It seemed so simple. I had already moved from a depressed state to a state of neutral (feeling even, smiling but not laughing, enjoying things but not rejoicing), so I figured it wouldn’t be too hard to find my joy – to feel the bubbling, to want
to dance with my kids, to start a game of tag, to find my lips in a natural state of curled up rather than straight across. I proved my sincerity in finding joy by declaring it was my word for the year (at least that’s what I railed in my head when yelling at the Universe). And then, I felt like I was running into a brick wall again and again, feeling less than neutral – angry and frustrated.
Things were tugging on me, pain from the past, frustration with current relationships that had baggage.
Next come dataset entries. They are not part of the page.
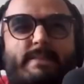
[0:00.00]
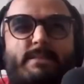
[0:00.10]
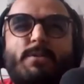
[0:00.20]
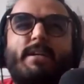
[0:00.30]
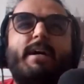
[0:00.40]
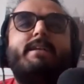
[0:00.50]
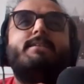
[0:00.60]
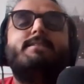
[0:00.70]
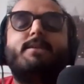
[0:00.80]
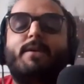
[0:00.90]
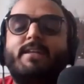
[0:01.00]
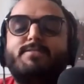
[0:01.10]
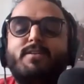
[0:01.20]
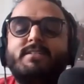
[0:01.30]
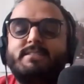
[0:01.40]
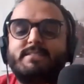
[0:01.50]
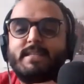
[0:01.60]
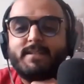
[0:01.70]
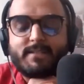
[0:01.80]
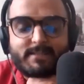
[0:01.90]
okay, I okay, it's not a
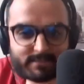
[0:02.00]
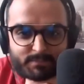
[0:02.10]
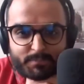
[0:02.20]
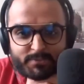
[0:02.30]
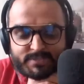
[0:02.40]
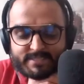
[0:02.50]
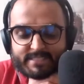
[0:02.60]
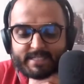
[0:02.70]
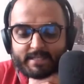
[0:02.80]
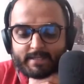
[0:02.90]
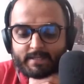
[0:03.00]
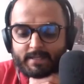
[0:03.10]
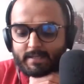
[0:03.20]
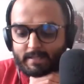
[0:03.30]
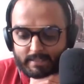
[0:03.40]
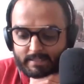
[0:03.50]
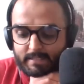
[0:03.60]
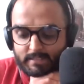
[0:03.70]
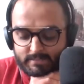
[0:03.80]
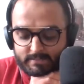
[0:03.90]
secret per se.
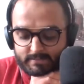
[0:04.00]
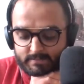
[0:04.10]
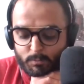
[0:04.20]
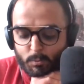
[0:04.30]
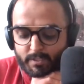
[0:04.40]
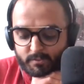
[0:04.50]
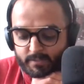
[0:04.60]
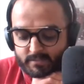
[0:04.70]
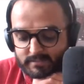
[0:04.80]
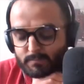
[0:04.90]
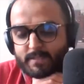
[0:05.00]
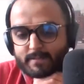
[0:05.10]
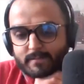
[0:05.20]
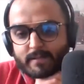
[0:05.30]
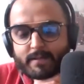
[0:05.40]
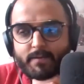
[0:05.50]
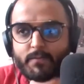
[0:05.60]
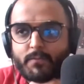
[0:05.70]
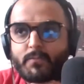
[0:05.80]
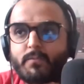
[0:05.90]
It's going to be something related
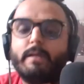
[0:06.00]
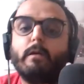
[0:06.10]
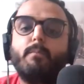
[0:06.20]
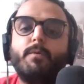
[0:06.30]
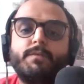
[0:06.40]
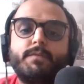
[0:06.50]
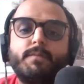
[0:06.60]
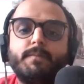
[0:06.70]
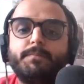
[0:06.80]
to e-commerce.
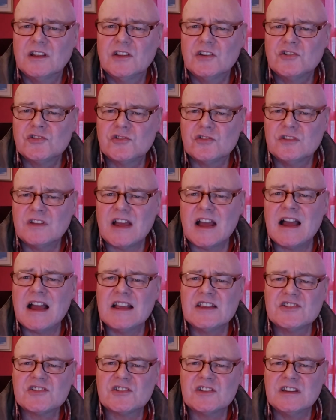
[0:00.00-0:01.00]
should
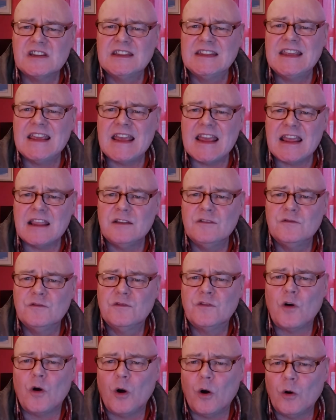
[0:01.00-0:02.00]
actually get
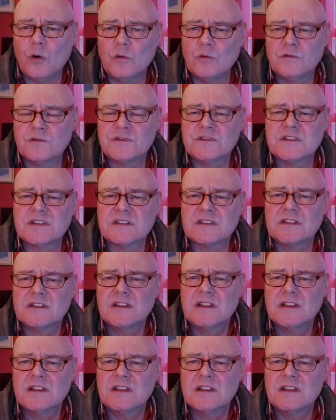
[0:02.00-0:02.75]
involved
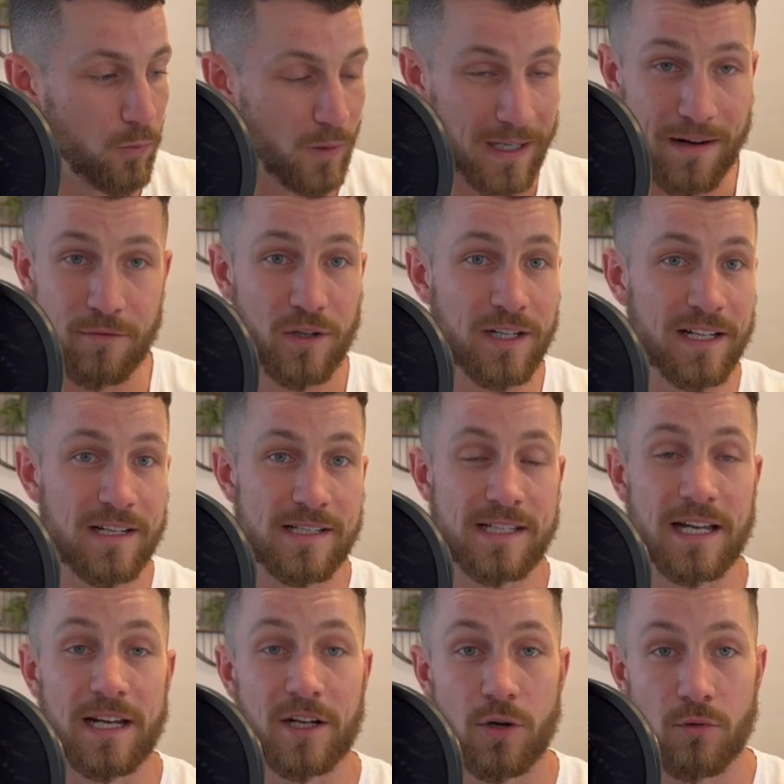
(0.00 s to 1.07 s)
Whatever it is,
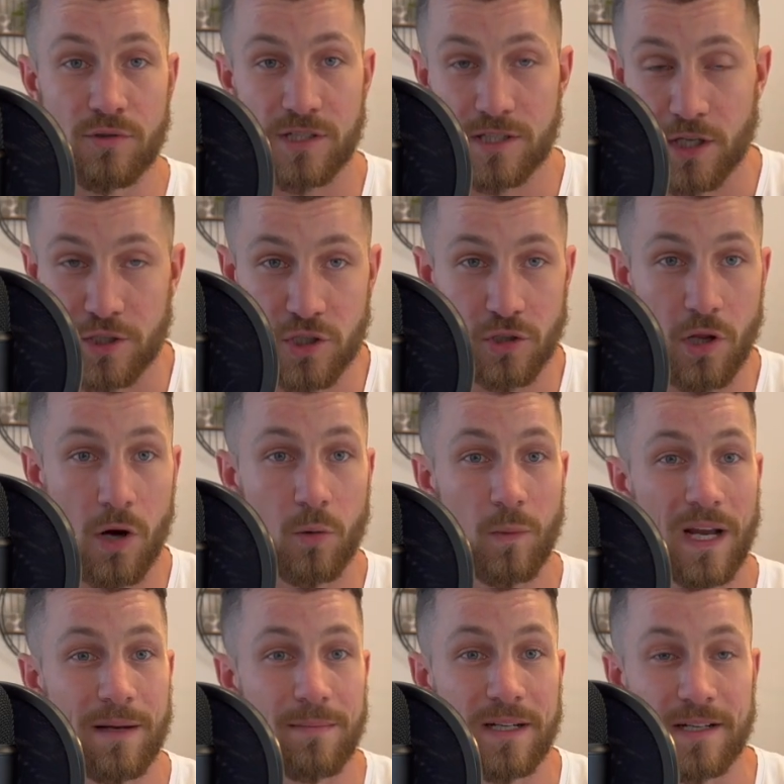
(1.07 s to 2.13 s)
it goes such a long
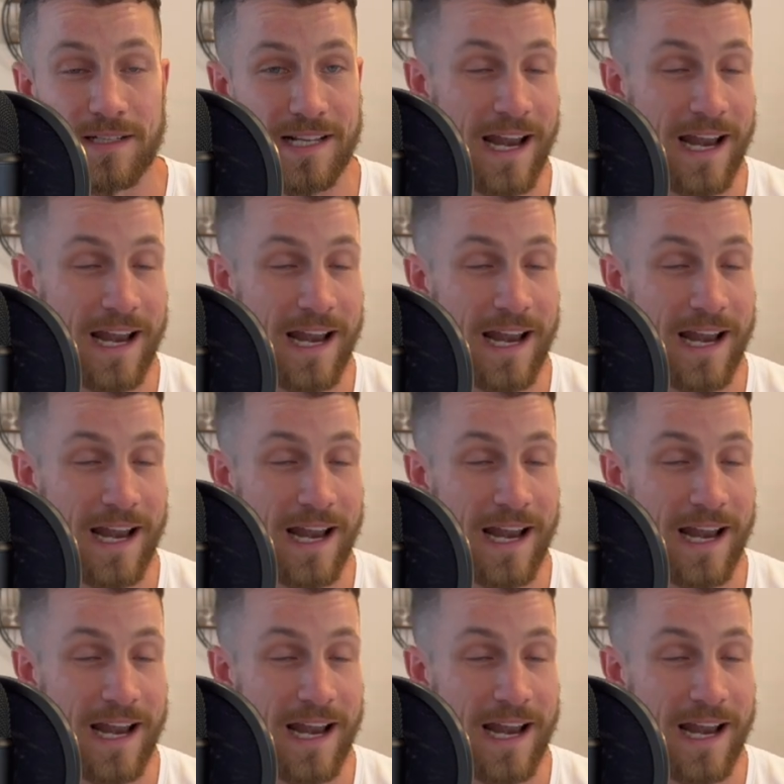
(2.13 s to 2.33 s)
way because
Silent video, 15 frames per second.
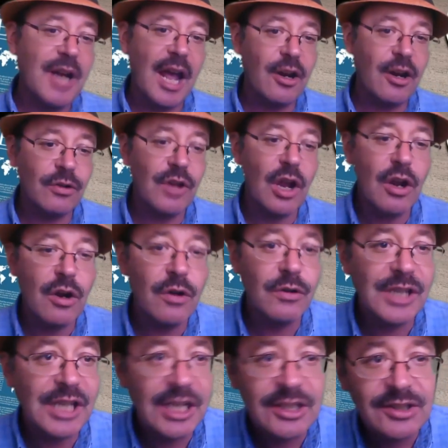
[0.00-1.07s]
I don't own
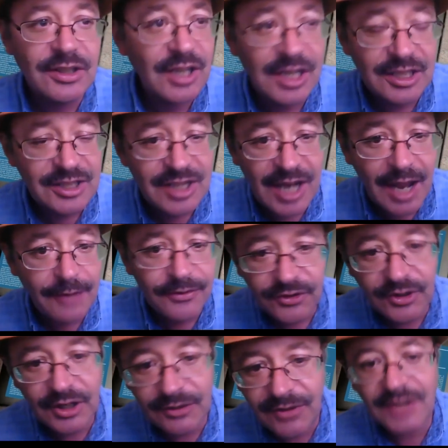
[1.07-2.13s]
ETFs
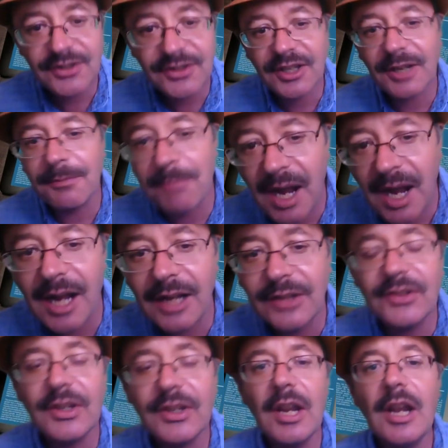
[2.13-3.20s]
investing in
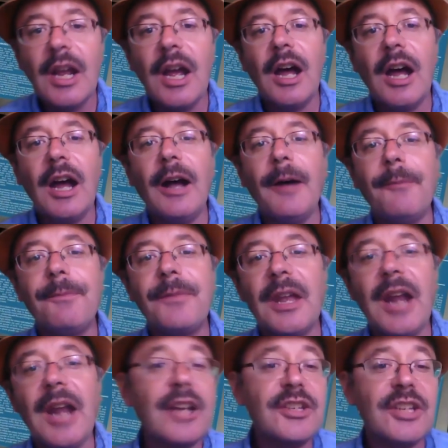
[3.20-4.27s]
bonds.
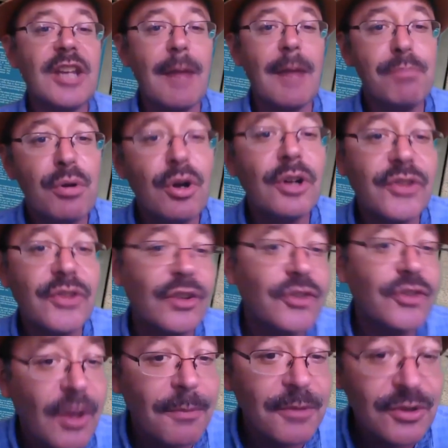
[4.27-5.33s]
And I actually got puts on
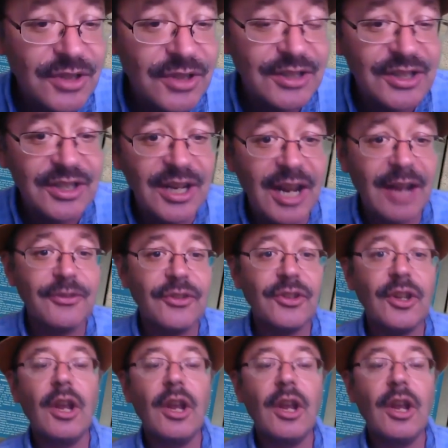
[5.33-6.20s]
some of those ETFs.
These had been my reality for so long, and I didn’t fully appreciate how they were bringing me down every minute of everyday, nor did I know how to stop it. I understood what I needed to do. I needed to forgive and let go, but how to do it in a way that didn’t feel forced? in a way that felt authentic? and kept me intact?
My first steps were when our angel, Sparkle Fairy, linked me to her post about forgiveness. Finally, I found a way that felt right to ME. Forgiving at a soul level, acknowledging that we had agreed to this before coming Earthside, that there was a reason. It made sense, and allowed me to forgive and accept the actions and the person without saying that it was ok, without losing me and my dignity. The funny thing is, it is now ok. This winter I wrote about my horrific therapist who went far outside of the bounds of how therapists should behave. He tore me up deeply, and I kept on reliving the horror. With Sparkle’s suggestion I forgave him in a way I could understand, and you know what? I have truly released it. I keep on waiting for a trigger, and nada, and it’s been months. When I think of him, I have a gentle smile for him, and truly wish him well. That forgiveness was like magic, or like Grace.
A couple of weeks ago, I read Defy Gravity by Caroline Myss. She speaks so deeply to me. I am so thankful that I had Sparkle’s guidance under my belt already because I was open and ready. She talks about physical healing needing Grace in all of its forms, one of them being the Grace of Forgiveness. So, I started. I started to forgive those who I thought I couldn’t. I forgave the big and the little, truly not thinking of the end result for me, just feeling like it was time and listening to that quiet Voice in me directing me where to go. I was directed and forgave my father, all of those who’ve abandoned me – I forgave one by one. I forgave my son for the intensity of my pregnancy/birth, his babyhood. . . . and so many more.
I find myself quietly glowing, gently smiling for no reason other than just feeling lighter. The proof that I’ve been dancing more is that my little girl has started to pick up my moves, and my guess is that if they look as sweet, silly and adorable on her, well they must look amazing when I do it. : ) My patience is deeper, and I’m willing to engage my sweeties at a deeper level, because I have greater reserves.
My inner Voice is so much more apparent now. It is clearer and speaking up more, not hidden in doubt or pain.
On Friday, I was at a playground with my kids and some friends, and I saw a really cool 4 square set up, and thought it would be a great spot to invent a new form of tag. So I did. And with my ergo baby carrier off my shoulders, but still buckled at my hips, I played tag for the fun of it, jumped as far as I could get into the “safe” zones, zoomed around scooping up my little girl, laughing and I did it all not because it was good for me, but because I wanted to and it felt good.
I’ve begun to think that it just might be time to get myself a hula hoop. : )
Blessings to you, amazing women, for the support you give and the soul searching that happens here. May you continue to walk in or toward the path of Joy. I would love to hear your journey.
MEM:
Happy May1st! Happy Beltaine! (I almost wrote a post on the celebration of the beginning of summer, but heh, I didn’t )
My 5 year old is turning 6 tomorrow, so my inlaws are traveling up today. It is so nice to have them here. I’m going to have them surprise my older son and have them pick him up at art class this evening.
Rejoicing in abundance – On Sunday, at the checkout at the grocery store, I felt my familiar end of the month angst about needing food but worried about staying within budget. My Voice told me to ‘shh, relax, rejoice in the nourishment’ So, I am. I’m rejoicing in the amazing, nourishing food I have.
Tea – ahhh
It’s soccer day. I love watching my 5 year old take it seriously and be so proud that he can stop the ball.
Yay! I finally made my business cards and they are so delicate and beautiful. I keep on looking at them. .. and not just the top card, I keep on flipping through the box. lol.
Have a beautiful day filled with JOY!